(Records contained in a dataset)

= = =

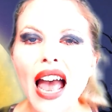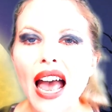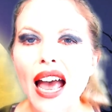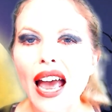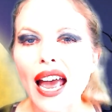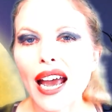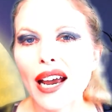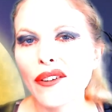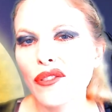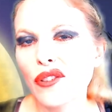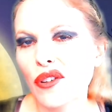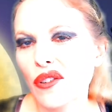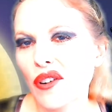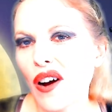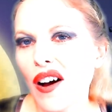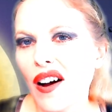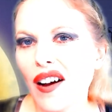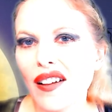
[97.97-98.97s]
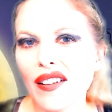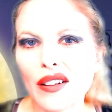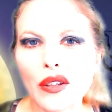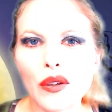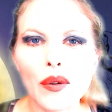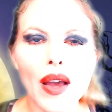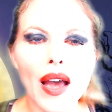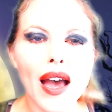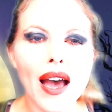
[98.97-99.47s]
After all,
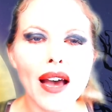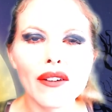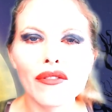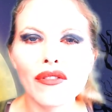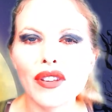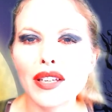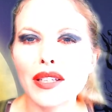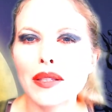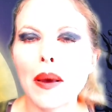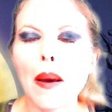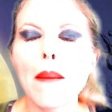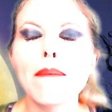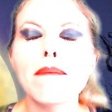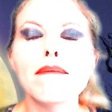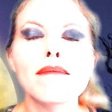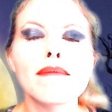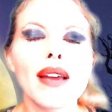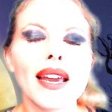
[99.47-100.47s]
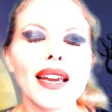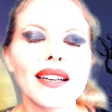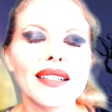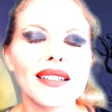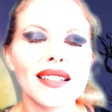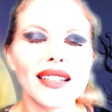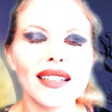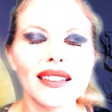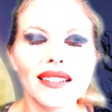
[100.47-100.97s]
you have these
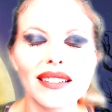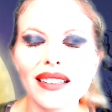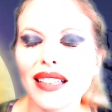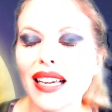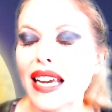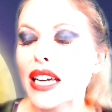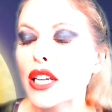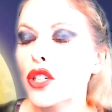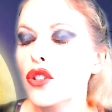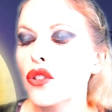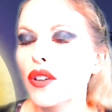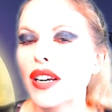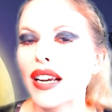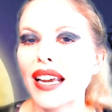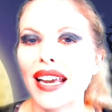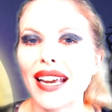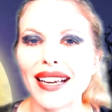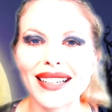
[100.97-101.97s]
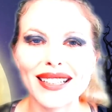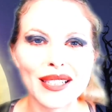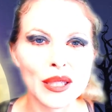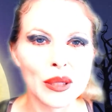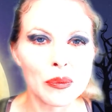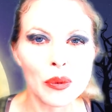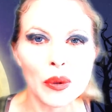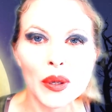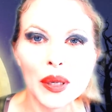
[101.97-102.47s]
amazing, intricate,
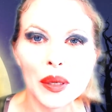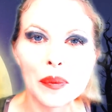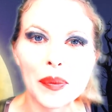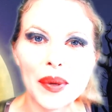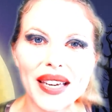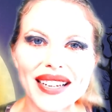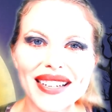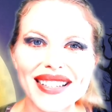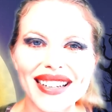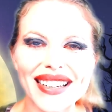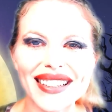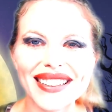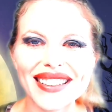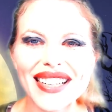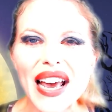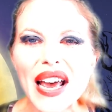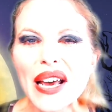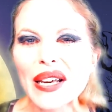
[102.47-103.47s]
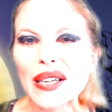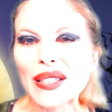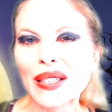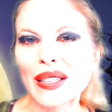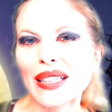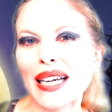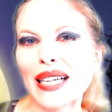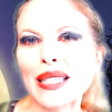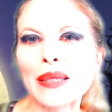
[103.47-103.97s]
spooky pieces, so
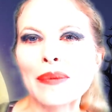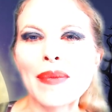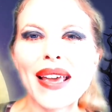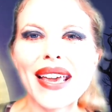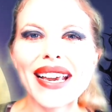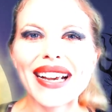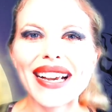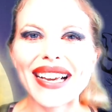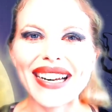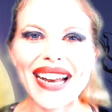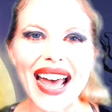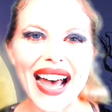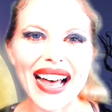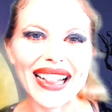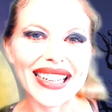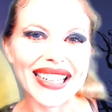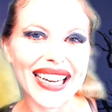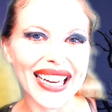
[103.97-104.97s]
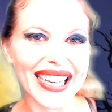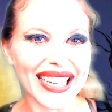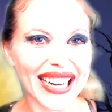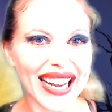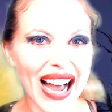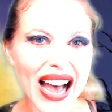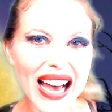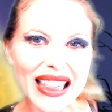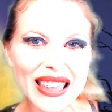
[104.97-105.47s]
let's make an elegant
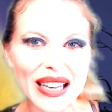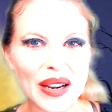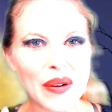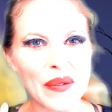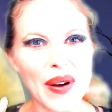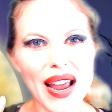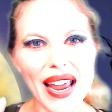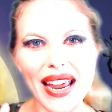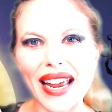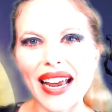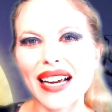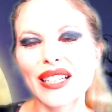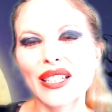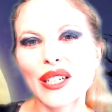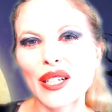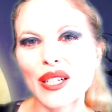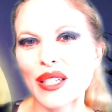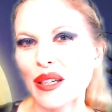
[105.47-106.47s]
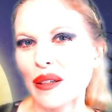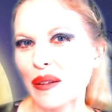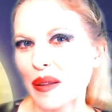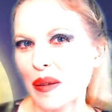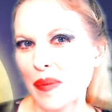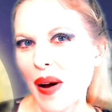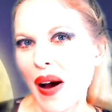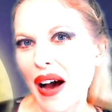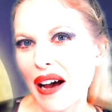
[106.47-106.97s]
Gothic way to show them
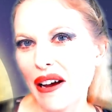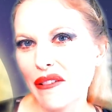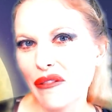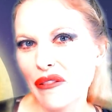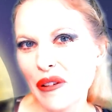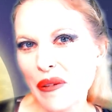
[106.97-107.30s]
off.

= = =

| EXERCISE BRIEF |
Each record above needs to be transcribed word for word, with its pictures omitted.

| ANSWER BOX |
[97.97-98.97s]
[98.97-99.47s]
After all,
[99.47-100.47s]
[100.47-100.97s]
you have these
[100.97-101.97s]
[101.97-102.47s]
amazing, intricate,
[102.47-103.47s]
[103.47-103.97s]
spooky pieces, so
[103.97-104.97s]
[104.97-105.47s]
let's make an elegant
[105.47-106.47s]
[106.47-106.97s]
Gothic way to show them
[106.97-107.30s]
off.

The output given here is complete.